One day, Umi reads an anonymous poem in the school newspaper describing a tremendous love and affection for a girl who raises signal flags every day. Could it be from a secret admirer? She soon finds herself drawn to a classmate named Shun, who is one of the many boys who enthusiastically run a wide variety of academic activities at the huge, run-down clubhouse next door to the school. Their connection is so strong that Umi suspects he wrote the poem. But just as their magical spark promises to heal the wound still left from the loss of her father, Shun sees a photo of Umi’s dad and is shocked to discover that it’s the same picture depicting his birth father that his adoptive parents showed him. Could they be brother and sister? Does this puzzling development explain their connection or negate it?

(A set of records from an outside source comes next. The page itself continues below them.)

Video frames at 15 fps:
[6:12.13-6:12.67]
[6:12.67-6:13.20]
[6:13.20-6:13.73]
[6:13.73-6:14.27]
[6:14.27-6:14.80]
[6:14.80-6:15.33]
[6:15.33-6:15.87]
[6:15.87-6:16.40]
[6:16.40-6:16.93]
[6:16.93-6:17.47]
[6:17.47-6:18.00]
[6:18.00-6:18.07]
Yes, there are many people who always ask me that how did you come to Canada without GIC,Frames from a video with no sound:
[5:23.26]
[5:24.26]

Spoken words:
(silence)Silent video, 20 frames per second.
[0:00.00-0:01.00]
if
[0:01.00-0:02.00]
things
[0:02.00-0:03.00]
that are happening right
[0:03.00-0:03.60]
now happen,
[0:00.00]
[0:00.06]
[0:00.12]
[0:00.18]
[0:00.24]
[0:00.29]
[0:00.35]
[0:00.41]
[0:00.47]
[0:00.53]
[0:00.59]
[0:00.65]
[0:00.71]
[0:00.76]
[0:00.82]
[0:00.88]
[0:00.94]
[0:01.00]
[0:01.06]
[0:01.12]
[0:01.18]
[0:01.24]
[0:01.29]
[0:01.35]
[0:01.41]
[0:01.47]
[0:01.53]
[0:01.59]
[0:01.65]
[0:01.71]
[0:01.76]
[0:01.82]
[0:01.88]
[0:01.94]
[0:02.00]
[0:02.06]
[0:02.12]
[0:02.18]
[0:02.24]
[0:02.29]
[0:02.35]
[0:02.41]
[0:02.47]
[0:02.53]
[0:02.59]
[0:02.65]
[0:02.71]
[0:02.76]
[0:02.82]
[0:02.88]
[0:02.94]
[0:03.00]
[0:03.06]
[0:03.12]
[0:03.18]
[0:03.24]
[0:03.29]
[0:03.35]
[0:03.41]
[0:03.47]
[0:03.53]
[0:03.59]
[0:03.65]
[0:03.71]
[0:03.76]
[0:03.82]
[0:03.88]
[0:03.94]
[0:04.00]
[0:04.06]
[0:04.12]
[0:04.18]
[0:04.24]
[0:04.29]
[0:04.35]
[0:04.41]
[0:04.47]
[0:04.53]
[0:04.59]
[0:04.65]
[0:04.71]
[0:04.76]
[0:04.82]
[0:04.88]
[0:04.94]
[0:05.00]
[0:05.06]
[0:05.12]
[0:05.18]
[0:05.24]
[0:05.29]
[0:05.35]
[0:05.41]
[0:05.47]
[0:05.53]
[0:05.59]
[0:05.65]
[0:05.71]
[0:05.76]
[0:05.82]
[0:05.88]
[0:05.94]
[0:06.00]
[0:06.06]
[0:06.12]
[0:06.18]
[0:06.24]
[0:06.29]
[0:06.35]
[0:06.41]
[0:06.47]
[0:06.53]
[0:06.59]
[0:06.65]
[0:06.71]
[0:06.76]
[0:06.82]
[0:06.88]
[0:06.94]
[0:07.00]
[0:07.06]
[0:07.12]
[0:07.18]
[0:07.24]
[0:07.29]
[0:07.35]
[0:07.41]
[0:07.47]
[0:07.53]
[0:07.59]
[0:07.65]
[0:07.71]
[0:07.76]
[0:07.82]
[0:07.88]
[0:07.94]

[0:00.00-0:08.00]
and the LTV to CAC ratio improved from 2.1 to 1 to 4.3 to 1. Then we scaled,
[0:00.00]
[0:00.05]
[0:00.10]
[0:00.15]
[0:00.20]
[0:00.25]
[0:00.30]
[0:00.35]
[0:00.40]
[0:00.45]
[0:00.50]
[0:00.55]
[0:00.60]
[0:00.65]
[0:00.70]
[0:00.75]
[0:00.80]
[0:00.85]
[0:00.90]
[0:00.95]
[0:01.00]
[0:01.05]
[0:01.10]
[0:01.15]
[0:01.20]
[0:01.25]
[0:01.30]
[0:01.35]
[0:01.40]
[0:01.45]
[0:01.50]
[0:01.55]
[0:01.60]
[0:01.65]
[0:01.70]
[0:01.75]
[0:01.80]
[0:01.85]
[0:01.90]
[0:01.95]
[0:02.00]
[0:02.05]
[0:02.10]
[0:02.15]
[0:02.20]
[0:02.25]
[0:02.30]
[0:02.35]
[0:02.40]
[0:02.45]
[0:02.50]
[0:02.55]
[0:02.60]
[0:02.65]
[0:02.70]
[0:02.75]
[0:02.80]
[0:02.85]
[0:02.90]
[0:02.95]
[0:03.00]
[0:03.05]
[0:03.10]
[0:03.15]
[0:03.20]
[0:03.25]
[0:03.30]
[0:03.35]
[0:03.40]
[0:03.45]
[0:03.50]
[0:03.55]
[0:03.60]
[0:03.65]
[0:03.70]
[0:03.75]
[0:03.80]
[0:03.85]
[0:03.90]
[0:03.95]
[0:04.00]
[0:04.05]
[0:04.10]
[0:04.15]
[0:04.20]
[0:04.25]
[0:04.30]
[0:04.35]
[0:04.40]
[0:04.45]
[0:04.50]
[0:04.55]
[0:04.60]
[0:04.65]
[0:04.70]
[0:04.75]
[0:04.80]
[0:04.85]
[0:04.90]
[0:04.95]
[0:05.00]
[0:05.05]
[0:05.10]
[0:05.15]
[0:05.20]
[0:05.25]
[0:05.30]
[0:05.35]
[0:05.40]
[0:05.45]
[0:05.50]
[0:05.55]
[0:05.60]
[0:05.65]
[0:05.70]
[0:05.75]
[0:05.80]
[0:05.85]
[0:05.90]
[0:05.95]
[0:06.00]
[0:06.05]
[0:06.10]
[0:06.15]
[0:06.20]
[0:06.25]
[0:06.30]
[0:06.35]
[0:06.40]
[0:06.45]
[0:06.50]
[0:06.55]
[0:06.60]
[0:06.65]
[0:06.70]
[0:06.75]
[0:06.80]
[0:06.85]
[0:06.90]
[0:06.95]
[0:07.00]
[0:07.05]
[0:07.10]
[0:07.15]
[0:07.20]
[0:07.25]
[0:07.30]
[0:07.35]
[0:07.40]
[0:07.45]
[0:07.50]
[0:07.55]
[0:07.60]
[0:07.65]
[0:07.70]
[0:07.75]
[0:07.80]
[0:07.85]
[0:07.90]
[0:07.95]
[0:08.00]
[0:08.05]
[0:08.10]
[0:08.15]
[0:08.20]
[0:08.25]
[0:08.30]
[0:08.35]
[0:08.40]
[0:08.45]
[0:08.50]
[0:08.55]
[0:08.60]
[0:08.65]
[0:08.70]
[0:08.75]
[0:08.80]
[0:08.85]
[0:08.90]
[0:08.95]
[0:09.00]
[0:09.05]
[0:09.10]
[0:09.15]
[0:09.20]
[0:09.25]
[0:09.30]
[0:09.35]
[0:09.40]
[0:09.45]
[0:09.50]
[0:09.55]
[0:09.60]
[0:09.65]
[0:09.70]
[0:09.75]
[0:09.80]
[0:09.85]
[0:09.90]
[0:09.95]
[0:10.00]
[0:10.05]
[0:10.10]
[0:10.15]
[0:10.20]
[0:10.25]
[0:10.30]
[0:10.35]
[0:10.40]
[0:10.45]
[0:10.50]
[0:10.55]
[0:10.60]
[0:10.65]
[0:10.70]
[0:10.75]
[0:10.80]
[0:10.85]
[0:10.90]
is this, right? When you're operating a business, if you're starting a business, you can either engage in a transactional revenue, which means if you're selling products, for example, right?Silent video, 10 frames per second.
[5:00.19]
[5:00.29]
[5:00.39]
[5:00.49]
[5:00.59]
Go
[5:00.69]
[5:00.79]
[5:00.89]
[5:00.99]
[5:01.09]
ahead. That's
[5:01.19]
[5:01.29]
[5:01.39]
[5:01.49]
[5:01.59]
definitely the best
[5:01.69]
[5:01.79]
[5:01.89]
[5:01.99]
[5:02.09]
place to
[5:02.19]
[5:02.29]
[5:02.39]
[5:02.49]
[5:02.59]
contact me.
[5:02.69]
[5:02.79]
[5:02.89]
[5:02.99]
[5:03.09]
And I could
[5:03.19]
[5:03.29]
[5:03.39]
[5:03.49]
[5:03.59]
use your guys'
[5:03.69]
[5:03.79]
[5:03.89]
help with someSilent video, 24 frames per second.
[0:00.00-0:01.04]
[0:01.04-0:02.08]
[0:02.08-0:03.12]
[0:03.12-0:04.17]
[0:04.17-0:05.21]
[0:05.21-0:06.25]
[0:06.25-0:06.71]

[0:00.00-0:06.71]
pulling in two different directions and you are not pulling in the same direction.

This plot twist sounds a little tawdry, but it’s not. It’s made abundantly clear in the story that Japan, despite fostering a culture of such fierce integrity and accountability among its young people, has only recently recovered from being hobbled by nearly ten years of war. The conflicts devastated many families as children were orphaned and deprivation increased the rates of infant mortality. This lends the film a heartening undercurrent about the importance of honoring the good things from our past even when we wish to leave the bad things behind, and allows the story to play out without any threat of it feeling like a soap opera.
The movie was co-written by Ghibli genius Hayao Miyazaki, but it was directed by his son Goro -- who cut his teeth directing an animated adaptation of the Earthsea fantasy novels as his first assignment for Ghibli. And rest assured, the younger Miyazaki has clearly earned his stars, as Poppy Hill offers just the same intimate, ultimately life-affirming kind of storytelling we’ve come to expect from the family name. The movie is also absolutely beautiful, depicting every scene with a gorgeous attention to light and texture that reminds you just how magical old-fashioned cell drawings can be -- particularly when they come from one of the most indisputably talented families in animation.